Task prompt -
Beginning with the line that contains "[1:18.67-1:19.67]", write out each remaining line of the records below exactly. Do not copy any picture.

◆ ◆ ◆ ◆

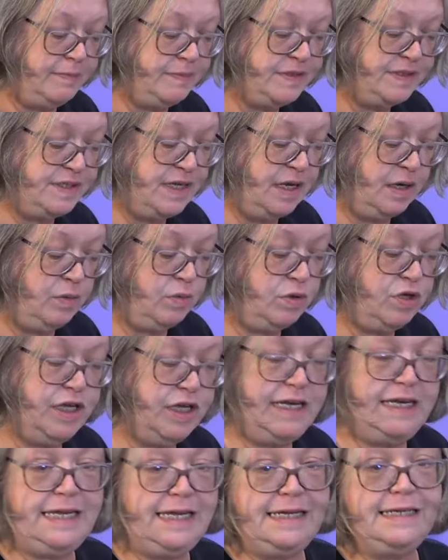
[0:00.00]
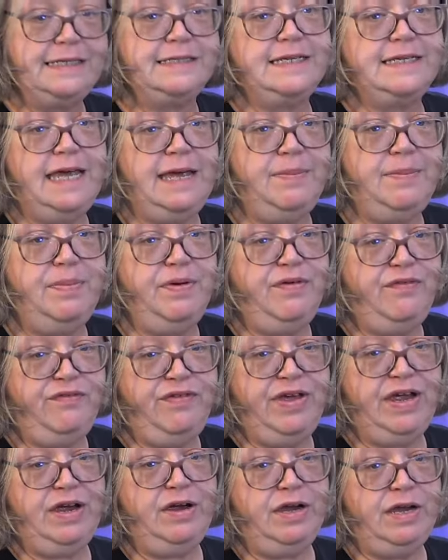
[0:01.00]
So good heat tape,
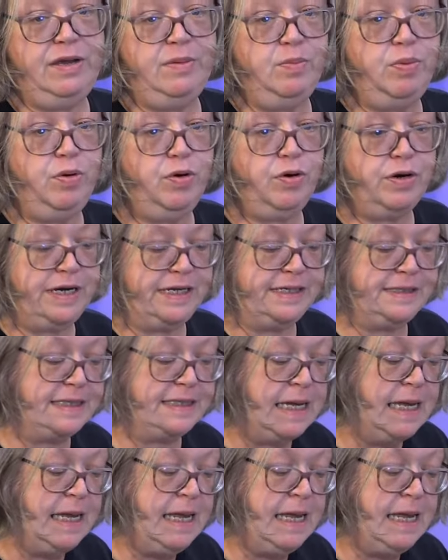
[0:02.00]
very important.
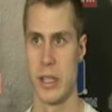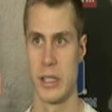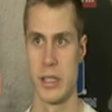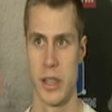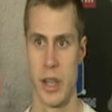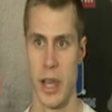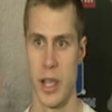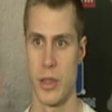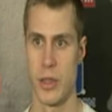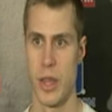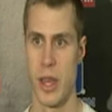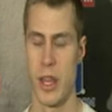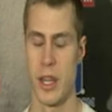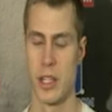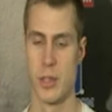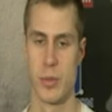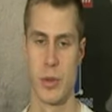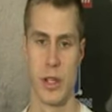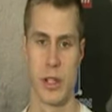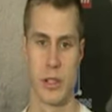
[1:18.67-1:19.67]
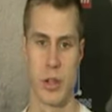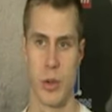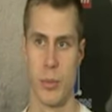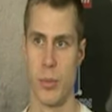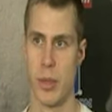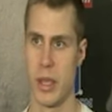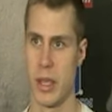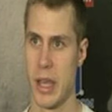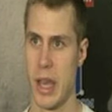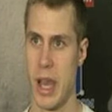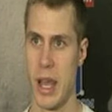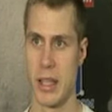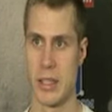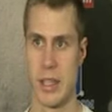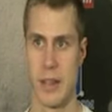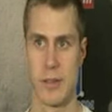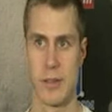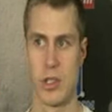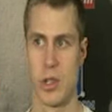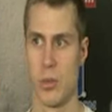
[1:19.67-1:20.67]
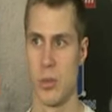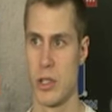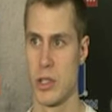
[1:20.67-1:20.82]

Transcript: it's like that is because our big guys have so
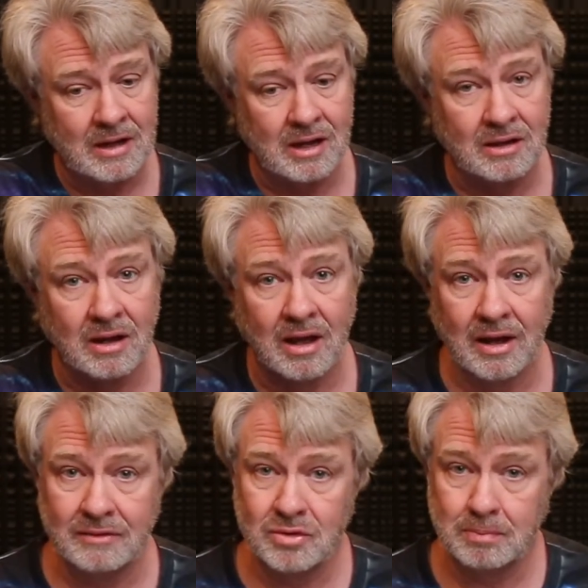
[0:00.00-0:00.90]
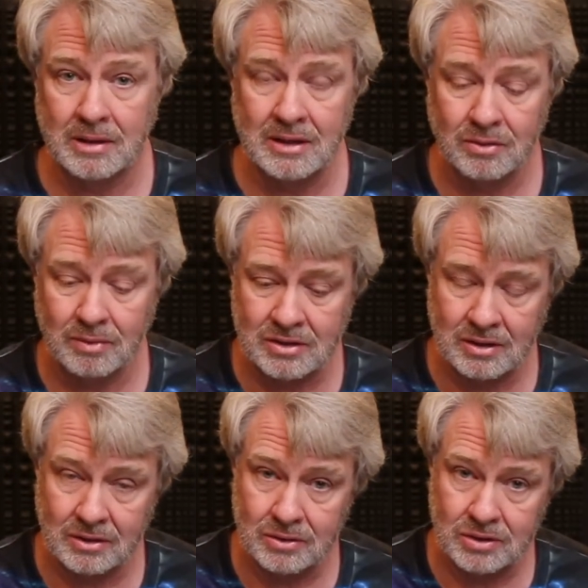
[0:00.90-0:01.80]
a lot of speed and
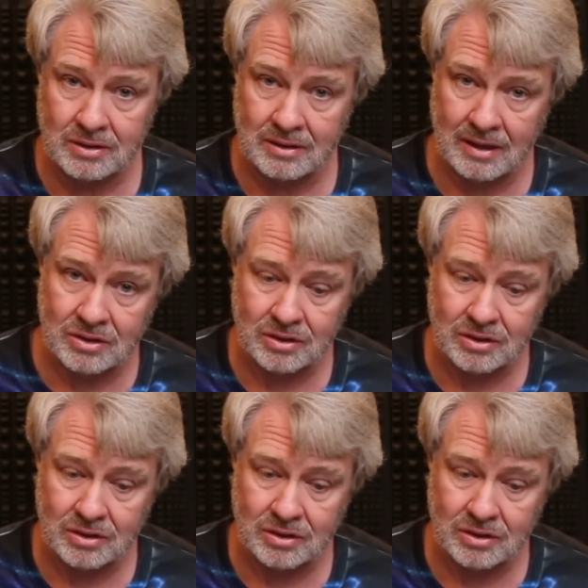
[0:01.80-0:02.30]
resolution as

◆ ◆ ◆ ◆

Answer space -
[1:18.67-1:19.67]
[1:19.67-1:20.67]
[1:20.67-1:20.82]

Transcript: it's like that is because our big guys have so
[0:00.00-0:00.90]
[0:00.90-0:01.80]
a lot of speed and
[0:01.80-0:02.30]
resolution as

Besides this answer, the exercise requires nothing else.